11.01.2010

O Universo como um rascunho


"O mundo talvez seja o rascunho rudimentar de algum deus infantil, que o abandonou pela metade, envergonhado por sua execução deficiente; é obra de um deus subalterno, de quem os deuses superiores se riem; é a confusa produção de uma divindade decrépita e envelhecida, que já está morta."


David Hume escreveu isso 1779 no seu livro Diálogos Sobre a Religião Natural. Não sei o impacto que tais palavras poderiam ter causado na época, mas não me admiraria que tivessem provocado um escândalo -ou então, o que é mais provável, um maciço silêncio. Um não-falemos-sobre-isso. Porque as palavras de Hume não estavam apenas se levantando contra a ordem teísta, mas em afirmar, de uma forma absolutamente brilhante, o caráter caótico e irracional do universo, esse "rascunho rudimentar" onde estamos e do qual não sabemos o significado.
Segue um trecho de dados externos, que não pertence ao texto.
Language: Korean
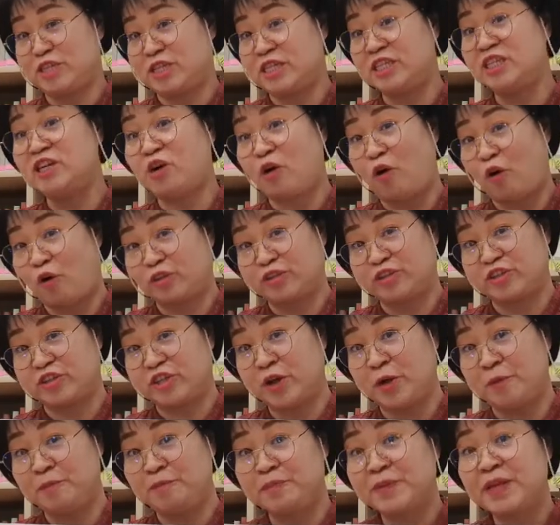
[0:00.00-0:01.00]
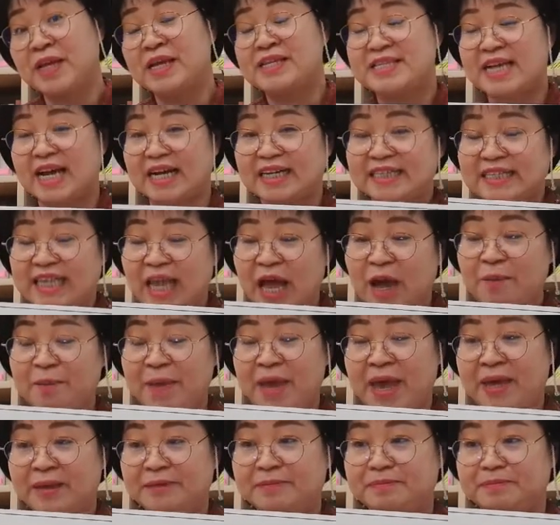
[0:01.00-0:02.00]
있는 거거든요. 자, 그
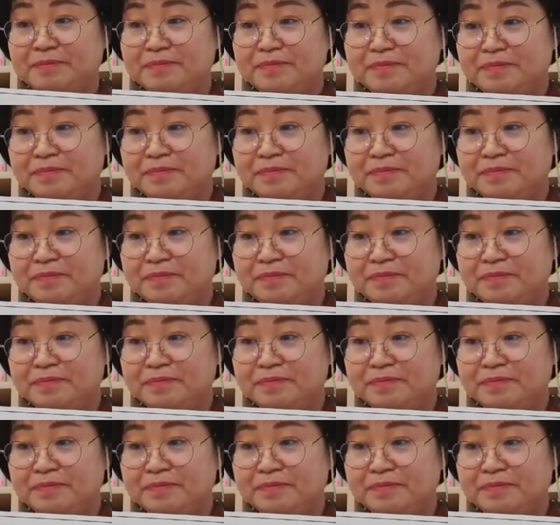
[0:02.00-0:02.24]
다음에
Durante séculos afirmando que o mundo é a maravilha da Criação; durante séculos erigindo uma cultura onde a Natureza era tida como algo perfeito; durante séculos adestrados na ilusão de que tudo ao nosso redor obedece a alguma razão que, embora desconhecida, nunca deixa de operar: as palavras de Hume não consolam, mas sim atiçam a Desconfiança, essa tão necessária virtude que não figura nos livros sagrados.

Foi no ensaio "El idioma analítico de John Wilkins", de Borges, que conheci a citação de Hume. Nesse ensaio o escritor argentino examina a tentativa algo quixotesca de Wilkins de construir um idioma universal. Para tanto, dividiu o universo em quarenta categorias; estas se subdividiam em outras diferenças, subdivisíveis ainda em espécies. Por exemplo, nesse complexo idioma a sílaba de quer dizer elemento; deb é o fogo, considerado o primeiro elemento; e deba uma porção do elemento fogo, isto é, uma chama. Cada letra, assim acrescida, ia incrementando o sentido do vocábulo inicial e cada palavra, através de um mínimo de signos, teria um significado completo em si mesma.
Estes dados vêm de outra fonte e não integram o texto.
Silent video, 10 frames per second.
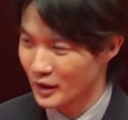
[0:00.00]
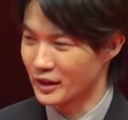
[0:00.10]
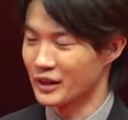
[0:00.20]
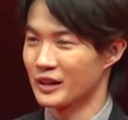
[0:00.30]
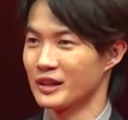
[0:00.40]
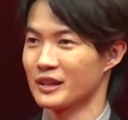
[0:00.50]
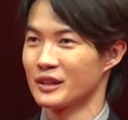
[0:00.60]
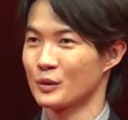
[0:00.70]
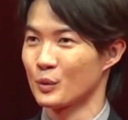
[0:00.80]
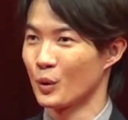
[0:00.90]

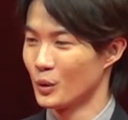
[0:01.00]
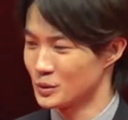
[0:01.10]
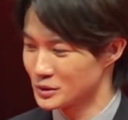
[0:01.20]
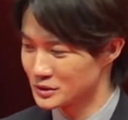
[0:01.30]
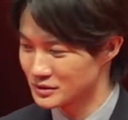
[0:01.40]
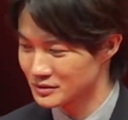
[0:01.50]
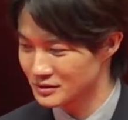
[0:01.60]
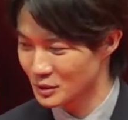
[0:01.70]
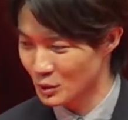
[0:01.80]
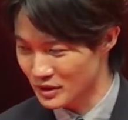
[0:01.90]
えー、抱負
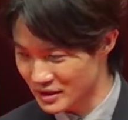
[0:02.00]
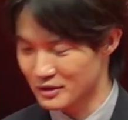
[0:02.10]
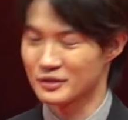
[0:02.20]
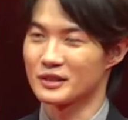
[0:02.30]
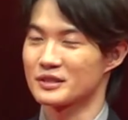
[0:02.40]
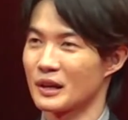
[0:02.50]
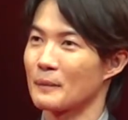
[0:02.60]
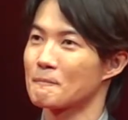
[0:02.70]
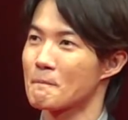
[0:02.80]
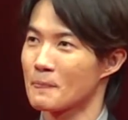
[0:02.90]
を言いつつですか、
Hjelmslev falou em um de seus livros que o mundo é um continuum amorfo onde a língua materna do indivíduo vai efetuar recortes, divisões e valorações. Isso explica por que esquimós têm cerca de quarenta palavras diferentes para designar a cor que comumente chamamos de branca, e também explica que para alguns povos o arco-íris tem não sete, mas quinze, dez ou até mesmo duas cores. Enxergamos o mundo de acordo com a nossa língua materna, o que é o mesmo que dizer que temos do mundo -o continuum amorfo de Hjelmslev- uma porção reduzida, um fragmento, uma coleção de moldes mentais arbitrários.


É o caos então que rege a cultura? Recorrerei a outro trecho do ensaio de Borges para dar um exemplo que me parece bastande engraçado. Ele cita uma enciclopédia chinesa antiqüíssima chamada "Empório celestial de conhecimentos benévolos" que divide os animais segundo as seguintes categorias:

(a) os que pertencem ao Imperador;
(b) embalsamados;
(c) adestrados;
(d) leitões;
(e) sereias;
(f) quiméricos;
(g) cachorros soltos;
(h) incluídos nesta classificação;
(i) os que se agitam como loucos;
(j) inumeráveis;
(k) desenhados com um pincel finíssimo de pêlo de camelo;
(l) etcétera;
(m) que acaban de sair do ventre;
(n) que de longe parecem moscas.

Pouco importa que essa classificação tenha feito algum sentido para os chineses de centenas de anos atrás: o que essa divisão absurda mostra é que qualquer tentativa de dar ao mundo uma ordem racional será ridicularizada no futuro. Não se trata de apostar as fichas em um evolucionismo barato que, sabemos agora após tantos desastres, é uma ilusão. Trata-se da necessária clareza que, por mais difícil que seja, é necessário manter no espírito antes de elevar o homem moderno e suas idiossincrasias ao patamar titânico de eterno. Porque após alguns poucos milênios de história conhecida o que parece eterno é o engano, a estupidez e a repetição dos erros, o mais tudo é passageiro.